---
name: jiang-source-ingest
description: Use this skill when importing synced Jiang Lens source artifacts, resolving YouTube metadata dates, creating canonical source transcripts, and preparing transcript packets for semantic agents.
---

# Jiang Source Ingest

Use this for the mechanical path from committed raw source artifacts into canonical source state.

This skill does not write public episode prose, public lens docs, glossary canon, or promotion records.

## Core Rule

Treat time as part of provenance. A claim is not just "what Jiang says"; it is what a dated artifact records him saying, in a specific context, with a stable source ref.

## Inputs

Committed Colab text artifacts:

```text
content/sources/raw/youtube/<channel>/<video-id>/
  metadata.youtube.json
  dump.json
  grouped.json
  transcription.json

content/sources/raw/youtube/Interviews/<host-channel-id>/<video-id>/
  metadata.youtube.json
  dump.json
  grouped.json
  transcription.json
```

If artifacts are still only in Google Drive or Colab, use `colab-video-pipeline` first, then commit the synced text artifacts. `ops/staging/` is only a local disposable cache, not the worker source of truth.

## Import Flow

Import:

```bash
node ops/scripts/import-colab-video.mjs \
  --video-id VIDEO_ID \
  --channel @PredictiveHistory

# for interview-format sources
node ops/scripts/import-colab-video.mjs \
  --video-id VIDEO_ID \
  --channel Interviews/<host-channel-id>
```

Inspect:

```bash
node ops/scripts/inspect-source.mjs \
  content/sources/videos/<source-slug>
```

Prepare packets:

```bash
node ops/scripts/prepare-agent-transcript-packets.mjs \
  --source content/sources/videos/<source-slug>
```

The E2E integration script can run these steps for one video:

```bash
node ops/scripts/process-video-e2e.mjs --video-id VIDEO_ID --channel @PredictiveHistory
# or, for interview-format sources:
node ops/scripts/process-video-e2e.mjs --video-id VIDEO_ID --channel Interviews/<host-channel-id>
```

## Outputs

```text
content/sources/videos/<source-slug>/metadata.json
content/sources/videos/<source-slug>/transcripts/v1/transcript.clean.jsonl
content/sources/videos/<source-slug>/transcripts/v1/transcript.clean.md
content/workflow/tasks/<source-slug>/transcript-agent-packets.jsonl
```

Do not commit raw audio or video.

## Chronology Fields

Each source should include:

- `source_class`: `episode` for Predictive History lectures, `interview` for interview-format appearances.
- `collection`: `episodes` or `interviews`; this controls the public route generated by the compiler.
- `recorded_at`: when the statement was made, if known.
- `published_at`: when the artifact became public.
- `date_precision`: `day`, `month`, `year`, or `unknown`.
- `chronology_status`: `dated` or `needs-date`.

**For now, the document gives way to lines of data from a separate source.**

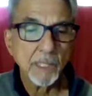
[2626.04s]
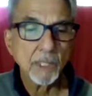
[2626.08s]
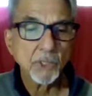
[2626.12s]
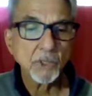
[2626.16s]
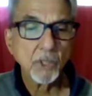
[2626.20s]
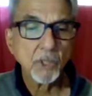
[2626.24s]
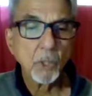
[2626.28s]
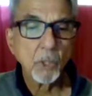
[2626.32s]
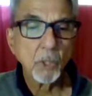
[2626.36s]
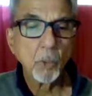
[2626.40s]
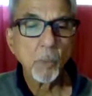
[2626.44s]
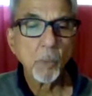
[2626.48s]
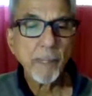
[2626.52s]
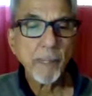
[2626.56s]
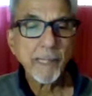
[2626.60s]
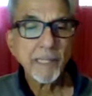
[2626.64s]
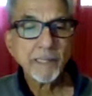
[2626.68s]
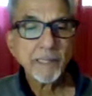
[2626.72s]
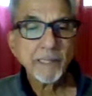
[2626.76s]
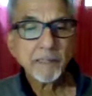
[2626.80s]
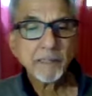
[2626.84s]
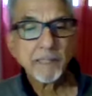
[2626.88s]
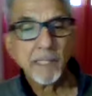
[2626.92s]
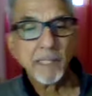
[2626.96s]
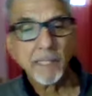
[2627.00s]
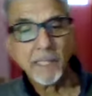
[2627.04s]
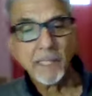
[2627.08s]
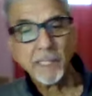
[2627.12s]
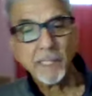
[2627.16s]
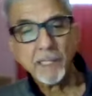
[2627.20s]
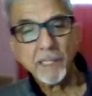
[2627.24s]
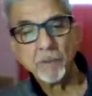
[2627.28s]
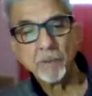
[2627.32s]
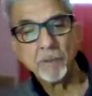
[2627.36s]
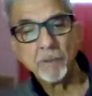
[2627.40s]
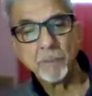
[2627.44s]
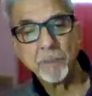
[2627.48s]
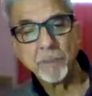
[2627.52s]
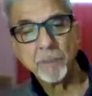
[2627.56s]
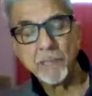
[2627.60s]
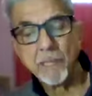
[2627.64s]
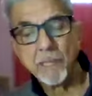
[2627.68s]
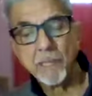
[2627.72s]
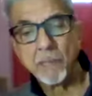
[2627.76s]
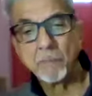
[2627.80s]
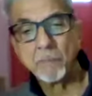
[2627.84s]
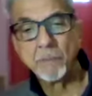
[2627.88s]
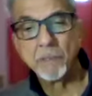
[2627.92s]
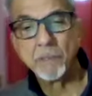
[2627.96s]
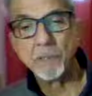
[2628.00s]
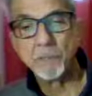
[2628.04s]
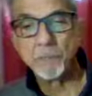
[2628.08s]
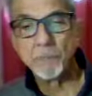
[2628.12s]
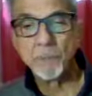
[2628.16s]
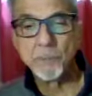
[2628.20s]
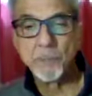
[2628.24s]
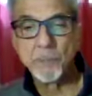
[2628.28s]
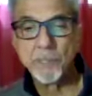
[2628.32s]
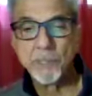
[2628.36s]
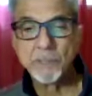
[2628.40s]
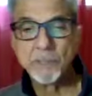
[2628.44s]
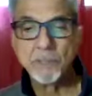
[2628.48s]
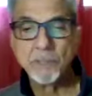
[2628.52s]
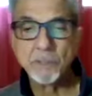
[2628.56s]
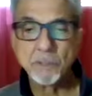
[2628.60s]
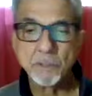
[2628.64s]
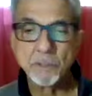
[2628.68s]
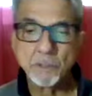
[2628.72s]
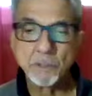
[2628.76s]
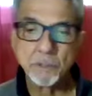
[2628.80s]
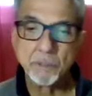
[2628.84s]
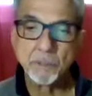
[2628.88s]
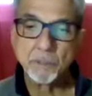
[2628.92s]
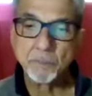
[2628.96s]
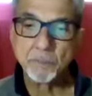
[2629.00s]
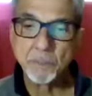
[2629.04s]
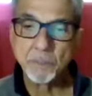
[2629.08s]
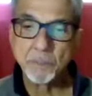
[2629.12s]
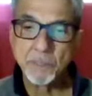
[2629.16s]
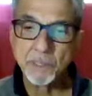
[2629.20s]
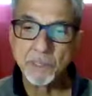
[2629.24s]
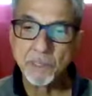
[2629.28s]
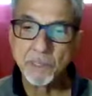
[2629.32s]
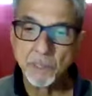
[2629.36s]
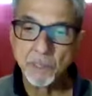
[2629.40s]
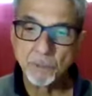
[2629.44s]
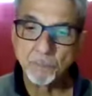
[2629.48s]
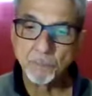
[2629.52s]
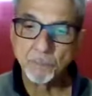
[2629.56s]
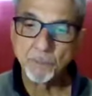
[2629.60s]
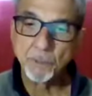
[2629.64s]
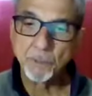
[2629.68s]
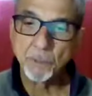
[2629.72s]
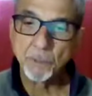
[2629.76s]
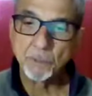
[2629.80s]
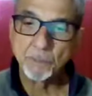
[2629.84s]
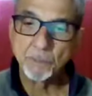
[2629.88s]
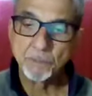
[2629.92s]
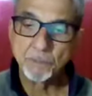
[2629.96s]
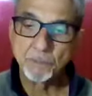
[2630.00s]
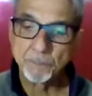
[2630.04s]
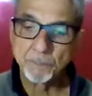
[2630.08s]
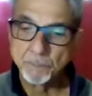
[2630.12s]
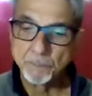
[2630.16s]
So when I say he will become liberated, you should be careful.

Prefer `recorded_at` when reasoning about what Jiang believed at a time. Use `published_at` when `recorded_at` is unknown, but label precision honestly.

The importer reads raw `metadata.youtube.json` when present. If it is missing, it may try `yt-dlp` by video ID, cache compact metadata into the raw source artifact folder, and use `published_at` for chronology.

## Transcript Timing

When `transcription.json` includes `turns[].words[]`, preserve phrase-level `timed_chunks` inside each clean segment. The transcript page uses those chunks for speech-following highlights.

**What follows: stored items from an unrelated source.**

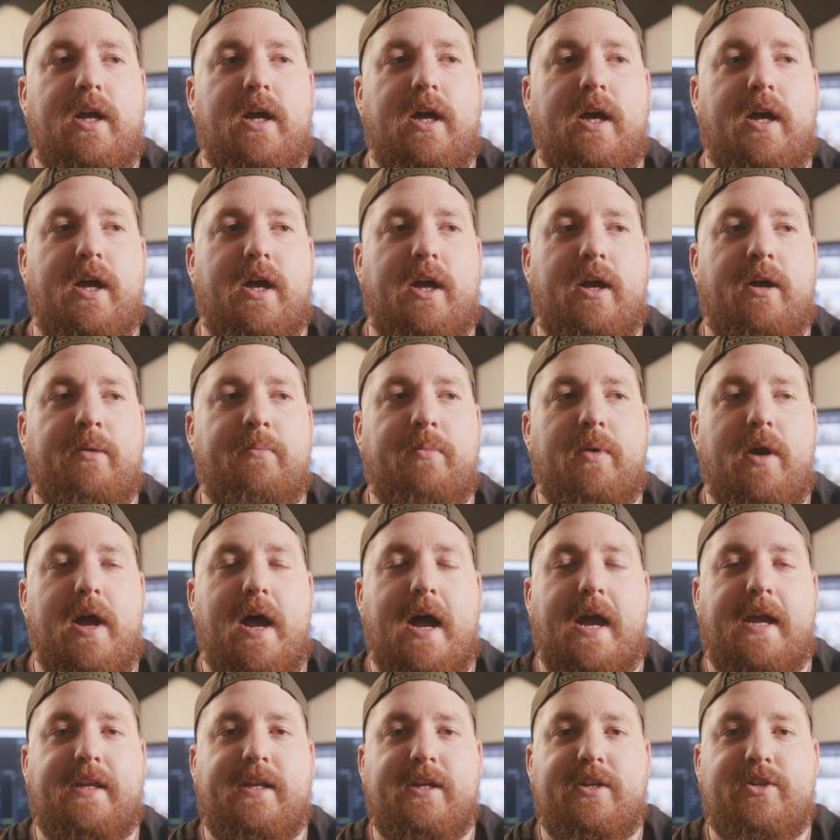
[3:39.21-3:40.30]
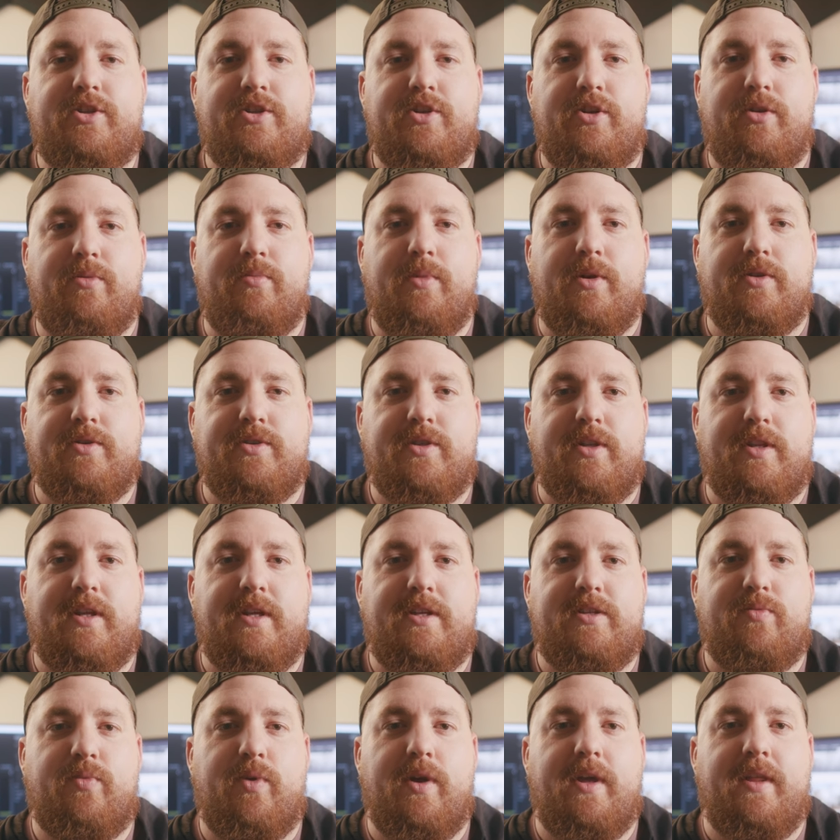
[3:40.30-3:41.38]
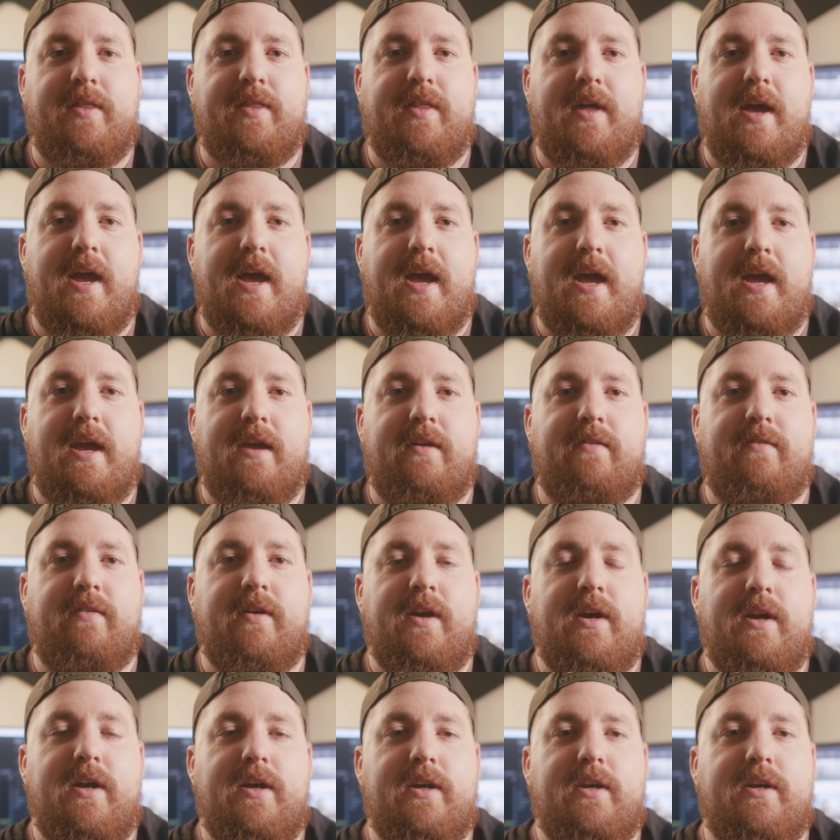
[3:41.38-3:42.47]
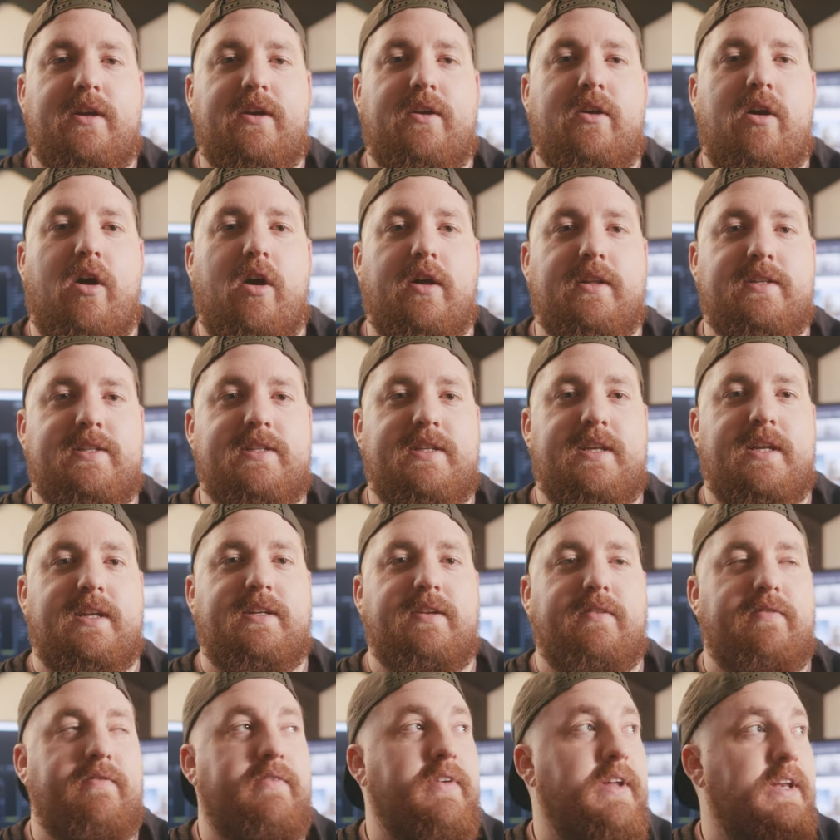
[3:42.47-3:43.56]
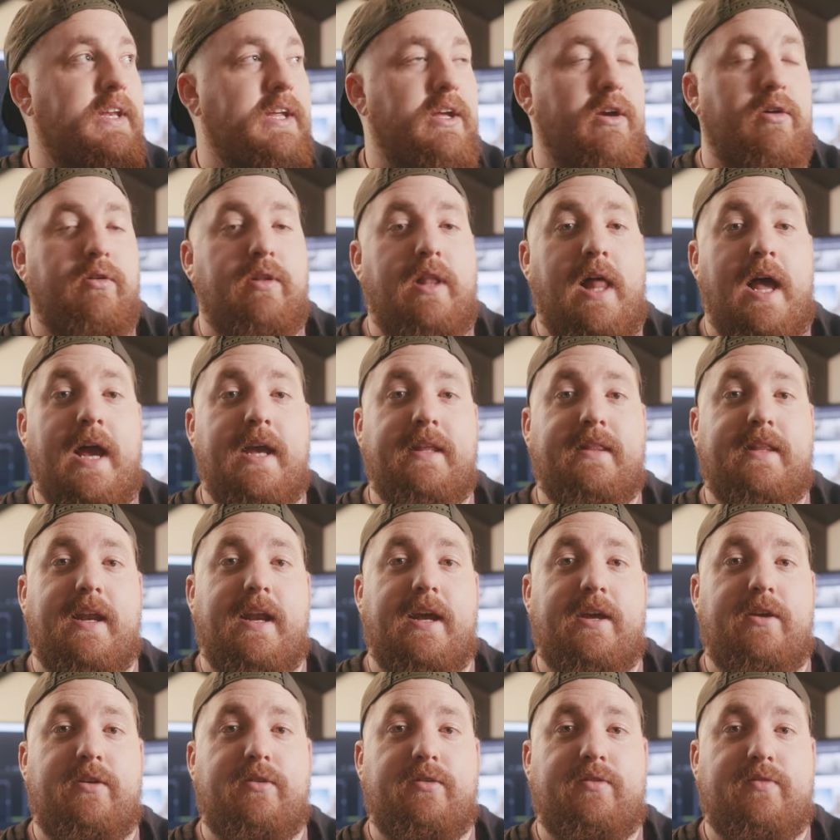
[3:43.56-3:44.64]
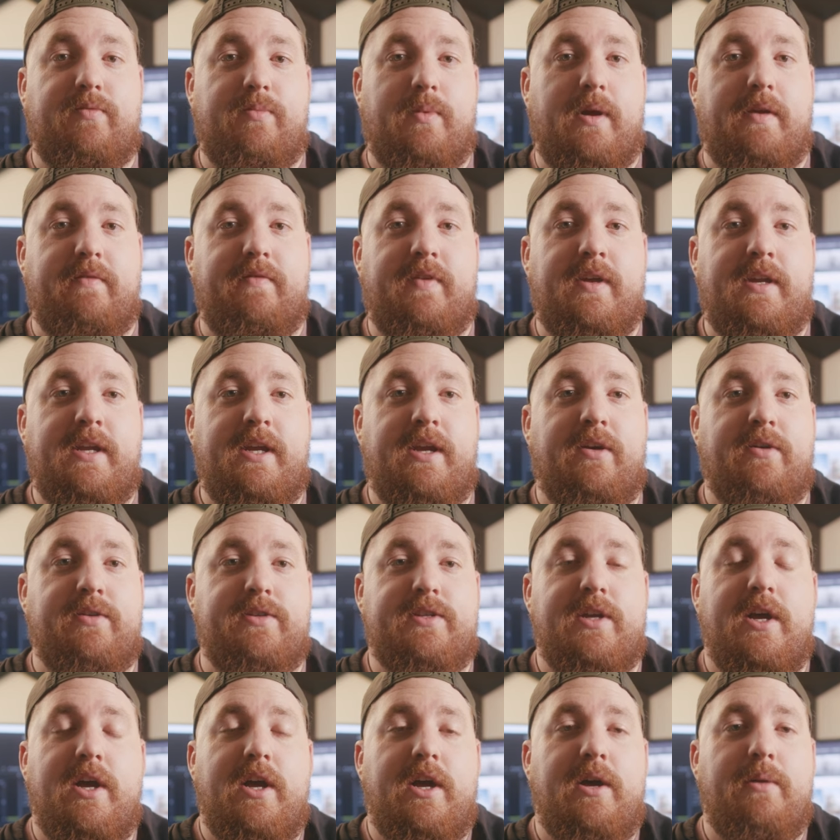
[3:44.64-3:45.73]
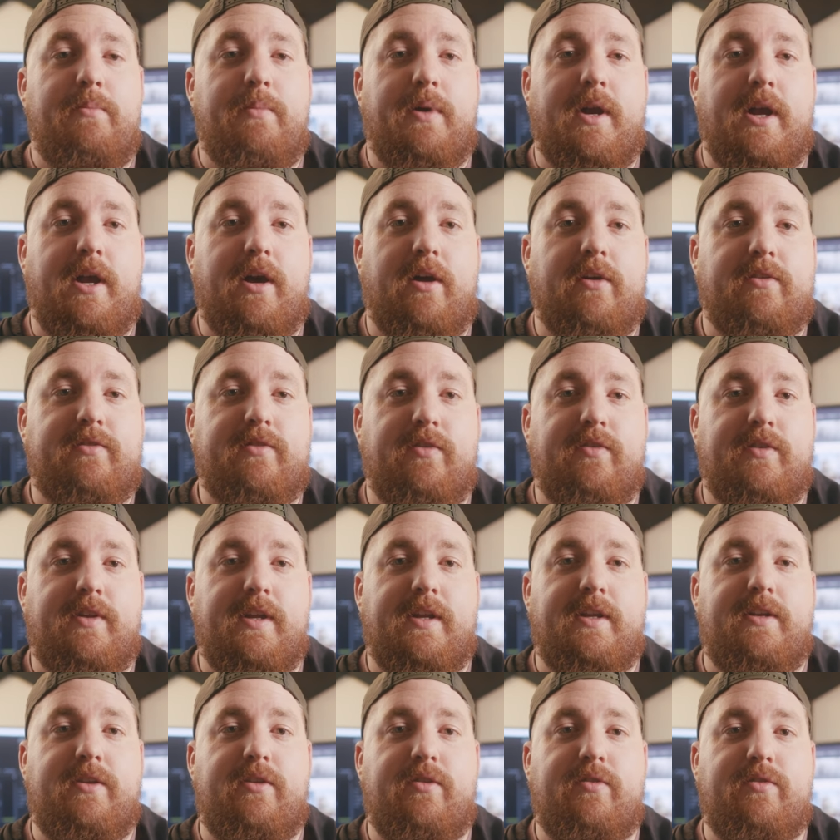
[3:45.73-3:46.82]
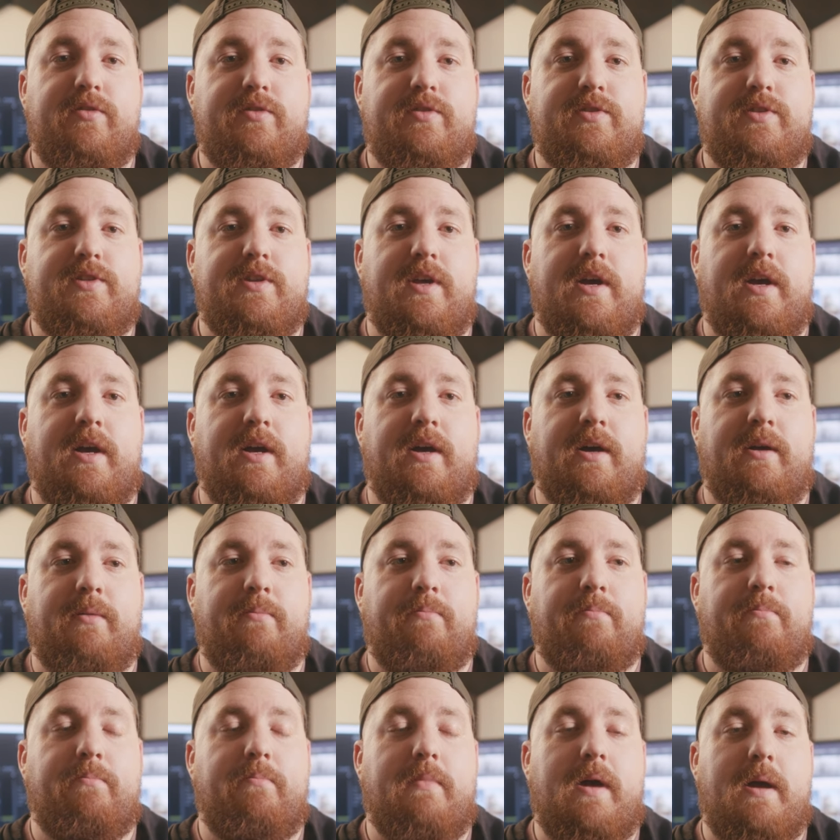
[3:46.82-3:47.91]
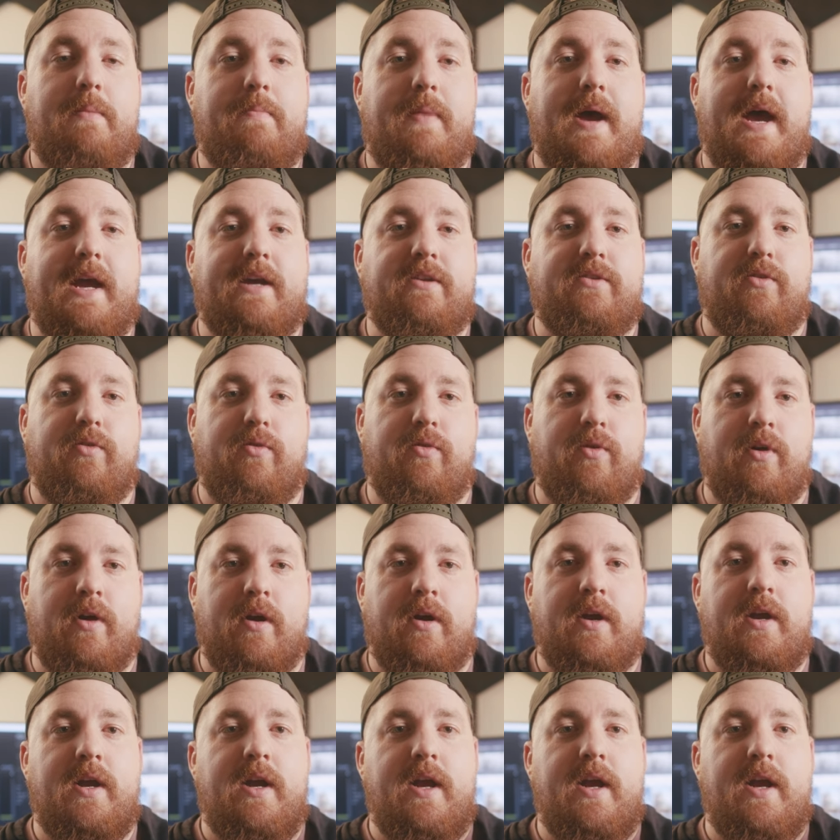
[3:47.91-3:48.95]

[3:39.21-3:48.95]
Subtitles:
I did shoot most of these with a constant video light that I use for my videos, but I also did use my back door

After import, verify when needed:

```bash
node -e "const fs=require('fs');const lines=fs.readFileSync('content/sources/videos/<source-slug>/transcripts/v1/transcript.clean.jsonl','utf8').trim().split('\n').map(JSON.parse);console.log(lines.reduce((s,x)=>s+(x.timed_chunks?.length||0),0))"
```

If this prints `0`, the transcript can still highlight whole segments, but not phrase-by-phrase. Do not fake phrase timing in the website layer.

## Source Refs

Use stable refs:

```text
video:<source-slug>@transcript:v1#seg-0001
```

The importer owns segment IDs and transcript text. It does not decide what is a real interaction, claim, model, glossary item, or public episode argument. Those belong to later skills.

## Boundary

After ingest, hand off to:

- `jiang-transcript-boundary-review` if boundary candidates require decisions,
- `jiang-agent-transcript-pass` for semantic packet outputs,
- `jiang-episode-read-writer` only after semantic bundle and transcript are ready,
- `jiang-canon-promotion` only after proposal and review records exist.